1 School of Materials Science and Engineering, Hefei University of Technology, Hefei, China
2 Marine Design and Research Institute of China, Shanghai, China
3 Institute of Machinery Manufacturing Technology, China Academy of Engineering Physics, Mianyang, China
4 School of Mechanical Engineering, Jiangsu University of Science and Technology, Zhenjiang, China
5 The National Key Laboratory for Precision Hot Forming of Metals, Harbin Institute of Technology, Harbin, China

* Corresponding Authors: Bin Shao. Email: ; Peng Jing. Email:

Computers, Materials & Continua 2026, 87(2), 13 https://doi.org/10.32604/cmc.2026.075293

Received 29 October 2025; Accepted 16 January 2026; Issue published 12 March 2026

Abstract

Enhancing the strength of nanotwinned aluminum (Al) is essential for the development of next-generation high-end chip technology.

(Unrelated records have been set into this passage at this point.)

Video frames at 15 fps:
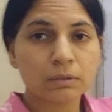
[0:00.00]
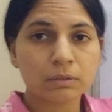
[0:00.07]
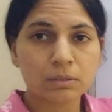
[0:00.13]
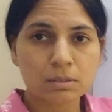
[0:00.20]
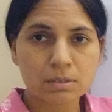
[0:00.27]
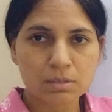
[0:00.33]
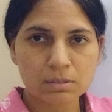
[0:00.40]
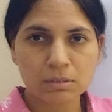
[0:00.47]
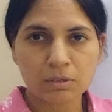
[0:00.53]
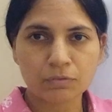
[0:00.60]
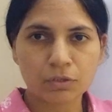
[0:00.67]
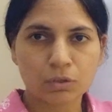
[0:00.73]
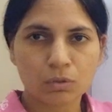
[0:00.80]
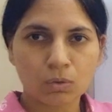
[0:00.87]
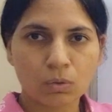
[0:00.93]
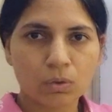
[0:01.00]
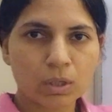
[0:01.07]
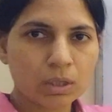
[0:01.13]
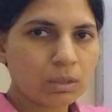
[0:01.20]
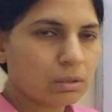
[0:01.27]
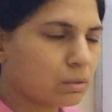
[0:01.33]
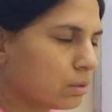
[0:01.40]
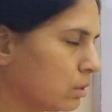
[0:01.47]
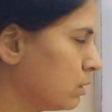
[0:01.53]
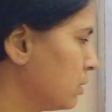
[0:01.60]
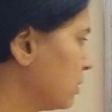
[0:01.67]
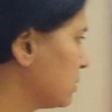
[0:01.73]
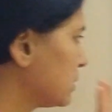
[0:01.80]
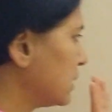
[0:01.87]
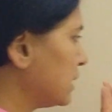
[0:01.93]
This is given. Okay,
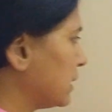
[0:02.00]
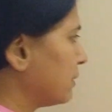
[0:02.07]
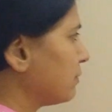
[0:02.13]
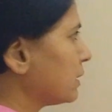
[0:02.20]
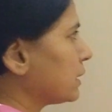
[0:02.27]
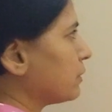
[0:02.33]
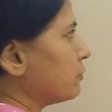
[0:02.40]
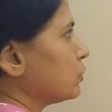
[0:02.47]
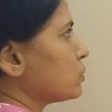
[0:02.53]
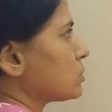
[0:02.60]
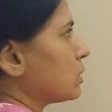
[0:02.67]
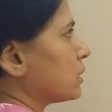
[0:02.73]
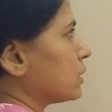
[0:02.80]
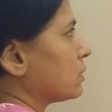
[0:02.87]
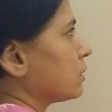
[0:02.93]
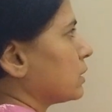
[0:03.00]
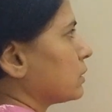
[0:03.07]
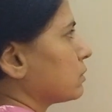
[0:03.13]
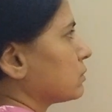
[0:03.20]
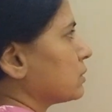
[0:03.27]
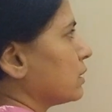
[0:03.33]
see, they will give you certain things.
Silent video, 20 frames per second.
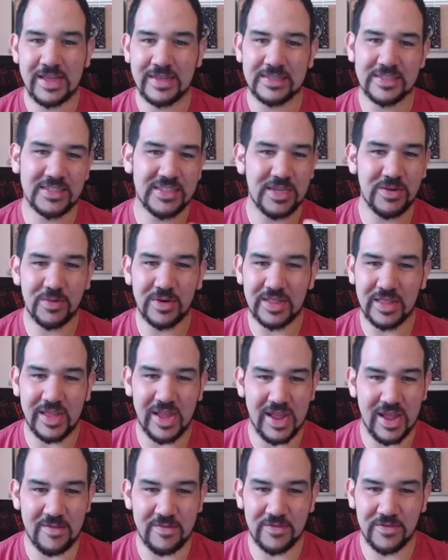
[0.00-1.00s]
see what
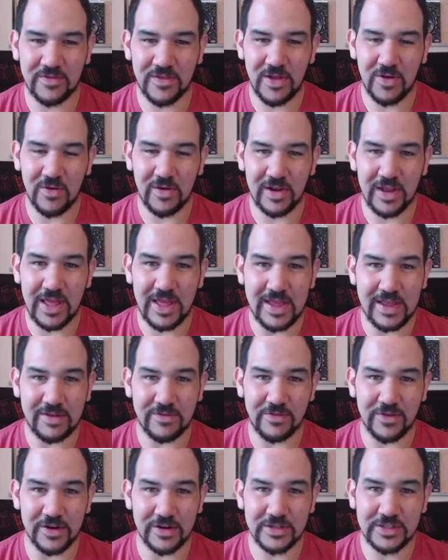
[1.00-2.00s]
the ebb and flow are like
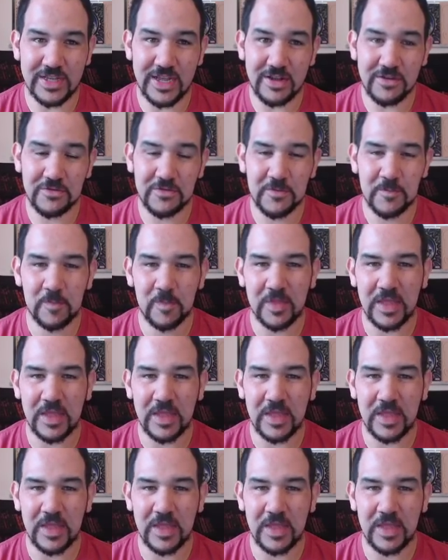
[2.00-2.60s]
for yourself,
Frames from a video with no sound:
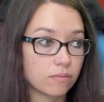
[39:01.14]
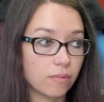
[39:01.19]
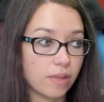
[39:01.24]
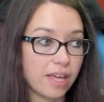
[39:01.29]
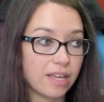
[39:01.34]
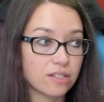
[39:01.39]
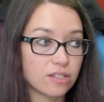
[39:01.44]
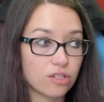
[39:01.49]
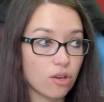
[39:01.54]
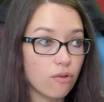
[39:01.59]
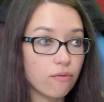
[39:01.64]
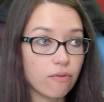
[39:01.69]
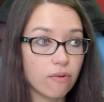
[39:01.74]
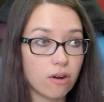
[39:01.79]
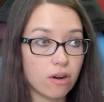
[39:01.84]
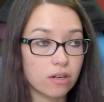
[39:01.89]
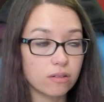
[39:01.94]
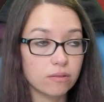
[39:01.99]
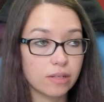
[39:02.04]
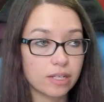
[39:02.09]
And so
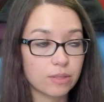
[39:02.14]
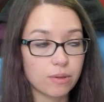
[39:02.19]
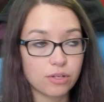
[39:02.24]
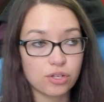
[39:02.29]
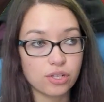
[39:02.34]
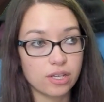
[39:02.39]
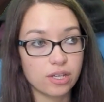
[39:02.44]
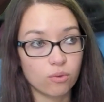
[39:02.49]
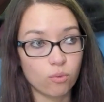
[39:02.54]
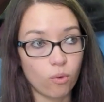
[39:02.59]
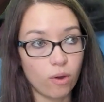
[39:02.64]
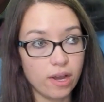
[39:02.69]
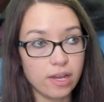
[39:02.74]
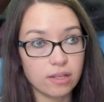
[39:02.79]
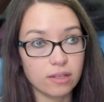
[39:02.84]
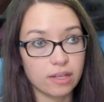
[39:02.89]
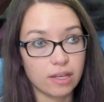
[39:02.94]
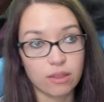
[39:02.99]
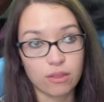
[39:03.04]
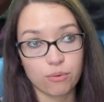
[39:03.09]
far, especially in white,
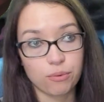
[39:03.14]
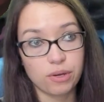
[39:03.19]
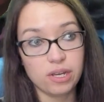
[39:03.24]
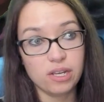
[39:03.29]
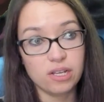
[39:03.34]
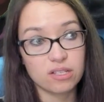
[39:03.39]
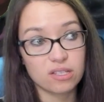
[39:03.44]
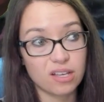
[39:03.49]
like 3 is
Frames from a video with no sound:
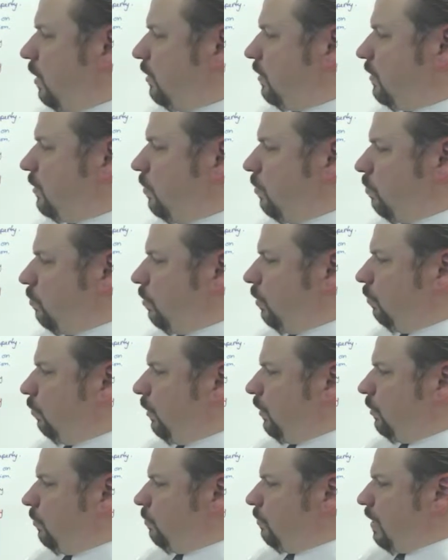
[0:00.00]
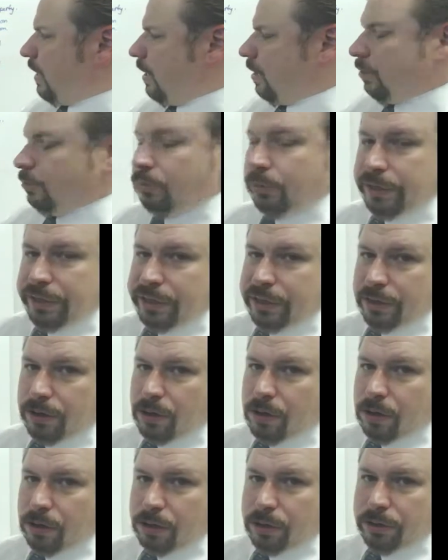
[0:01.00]
so when we do that, we get
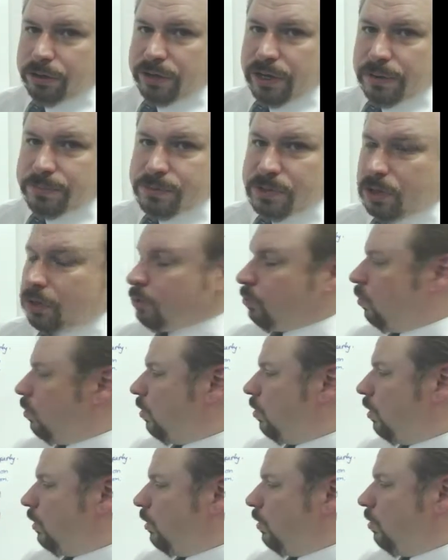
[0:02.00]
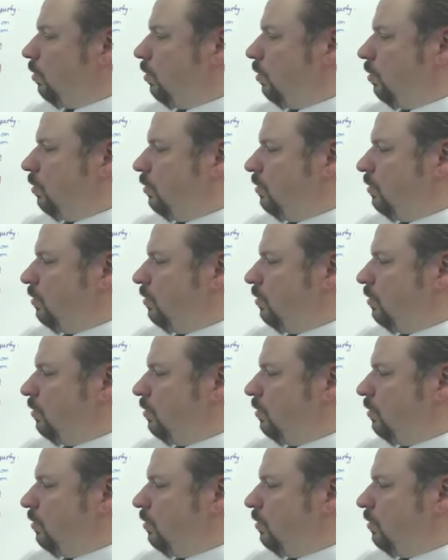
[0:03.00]
R times R1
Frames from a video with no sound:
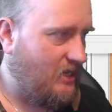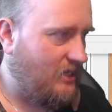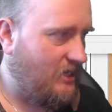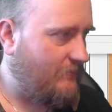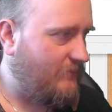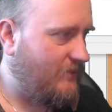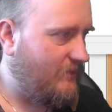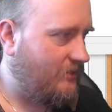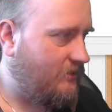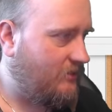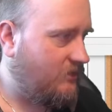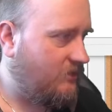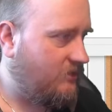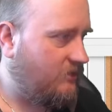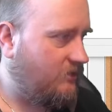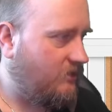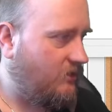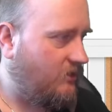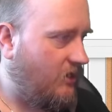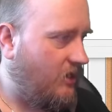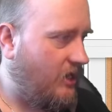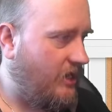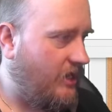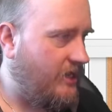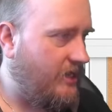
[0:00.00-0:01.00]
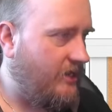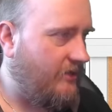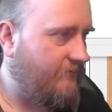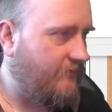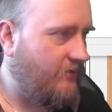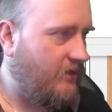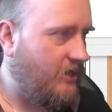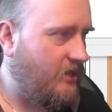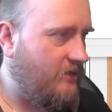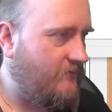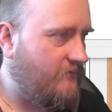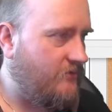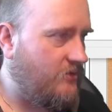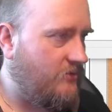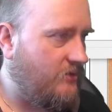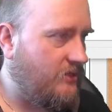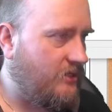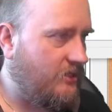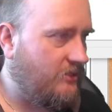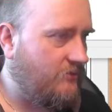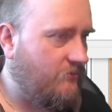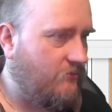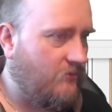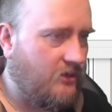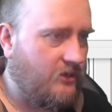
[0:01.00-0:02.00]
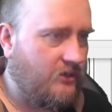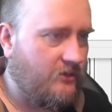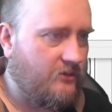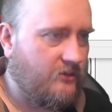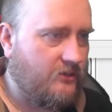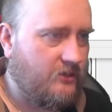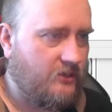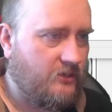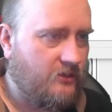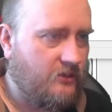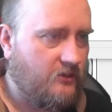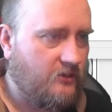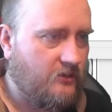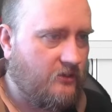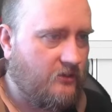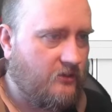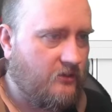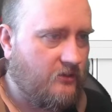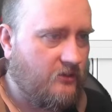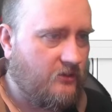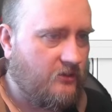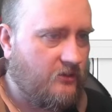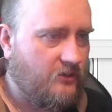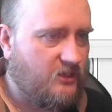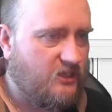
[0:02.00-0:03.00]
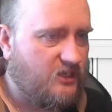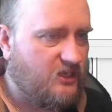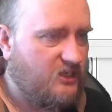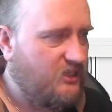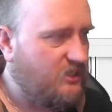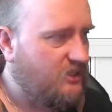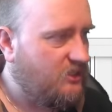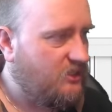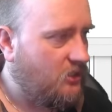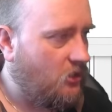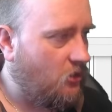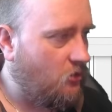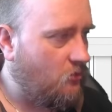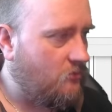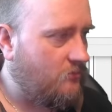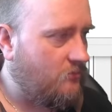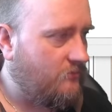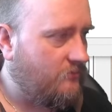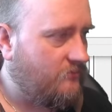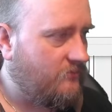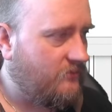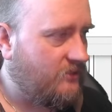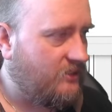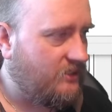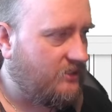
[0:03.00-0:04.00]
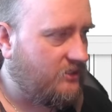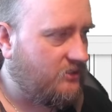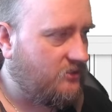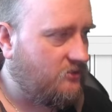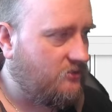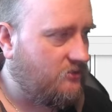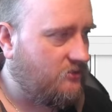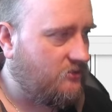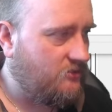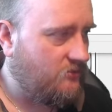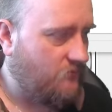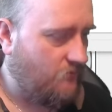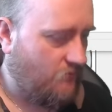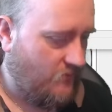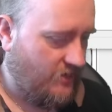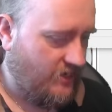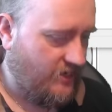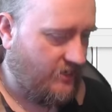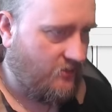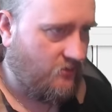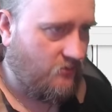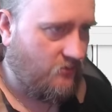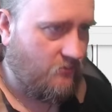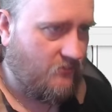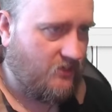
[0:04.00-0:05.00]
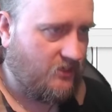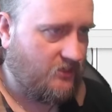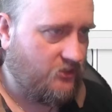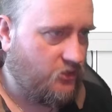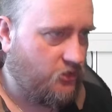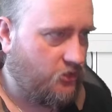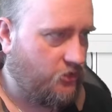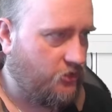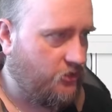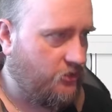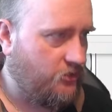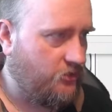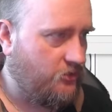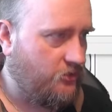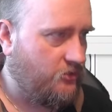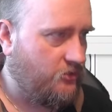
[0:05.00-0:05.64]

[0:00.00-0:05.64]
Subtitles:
me try a 5 unit one. Oh, that's way too much.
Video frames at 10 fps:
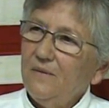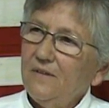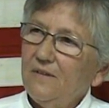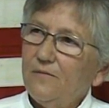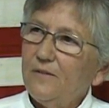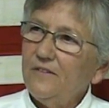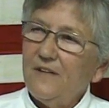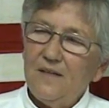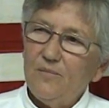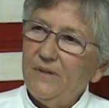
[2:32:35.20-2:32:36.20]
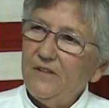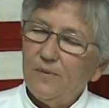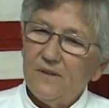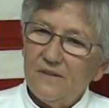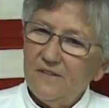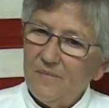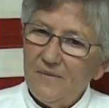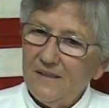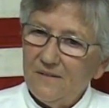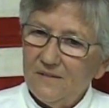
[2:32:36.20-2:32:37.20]
was it the first night in Pittsburgh or
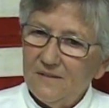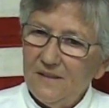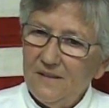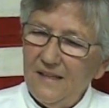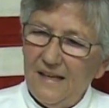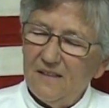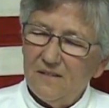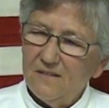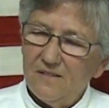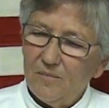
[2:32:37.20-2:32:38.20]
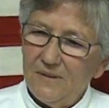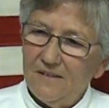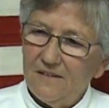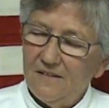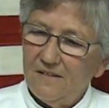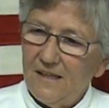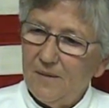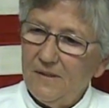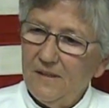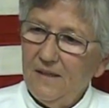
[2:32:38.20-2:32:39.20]
something, or Indiana or someplace I
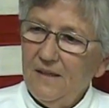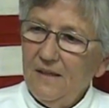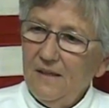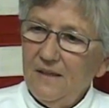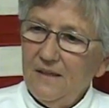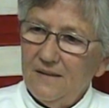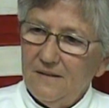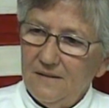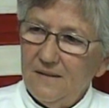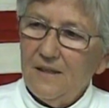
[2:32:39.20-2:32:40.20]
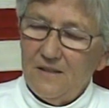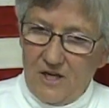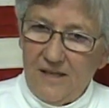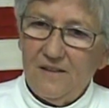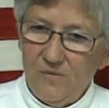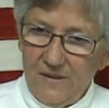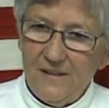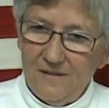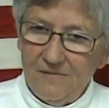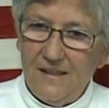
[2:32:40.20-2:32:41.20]
stopped, and I checked in with
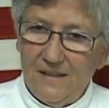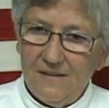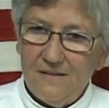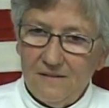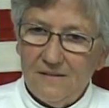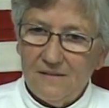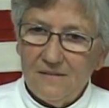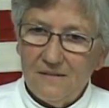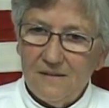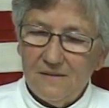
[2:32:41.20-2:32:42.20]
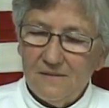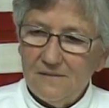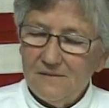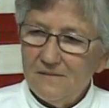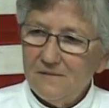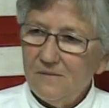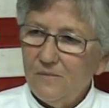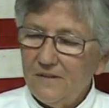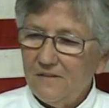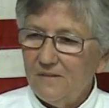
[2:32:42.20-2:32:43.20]
AFA, you know, the,
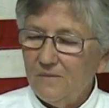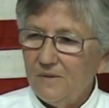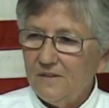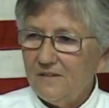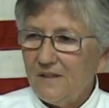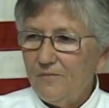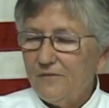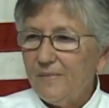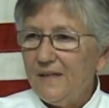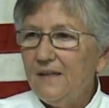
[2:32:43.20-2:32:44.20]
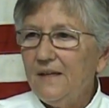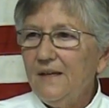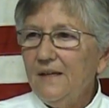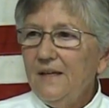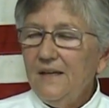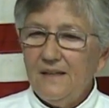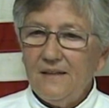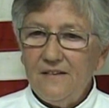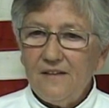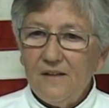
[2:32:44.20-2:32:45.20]
what's, what's up for me. And
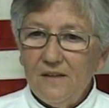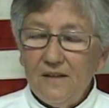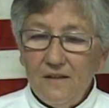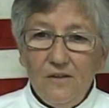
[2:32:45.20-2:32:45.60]
they said,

To better understand the detwinning behavior of nanotwinned Al under conditions with no resolved shear stress acting on the twin boundaries, we conducted molecular dynamics simulations of uniaxial tensile deformation in nanotwinned single-crystal Al at room temperature. Detwinning is observed only when the twin boundary spacing is 7.01 Å. At larger spacings, twin boundaries remain parallel to the loading direction, with no rotation or bending, indicating negligible migration. Detwinning is triggered by localized stress from dislocation interactions, with detwinning fraction evolving synchronously with dislocation density. In the absence of detwinning, dislocations inclined toward twin boundaries interact frequently with them, leading to a loss of coherency that intensifies with increasing twin boundary spacing. These findings enhance understanding of the plastic deformation mechanisms in nanotwinned metals at very small twin boundary spacings, supplement the conventional understanding of twin boundary stability, and therefore suggest potential pathways for designing Al-based nanostructures with enhanced stability or controllable plastic deformation.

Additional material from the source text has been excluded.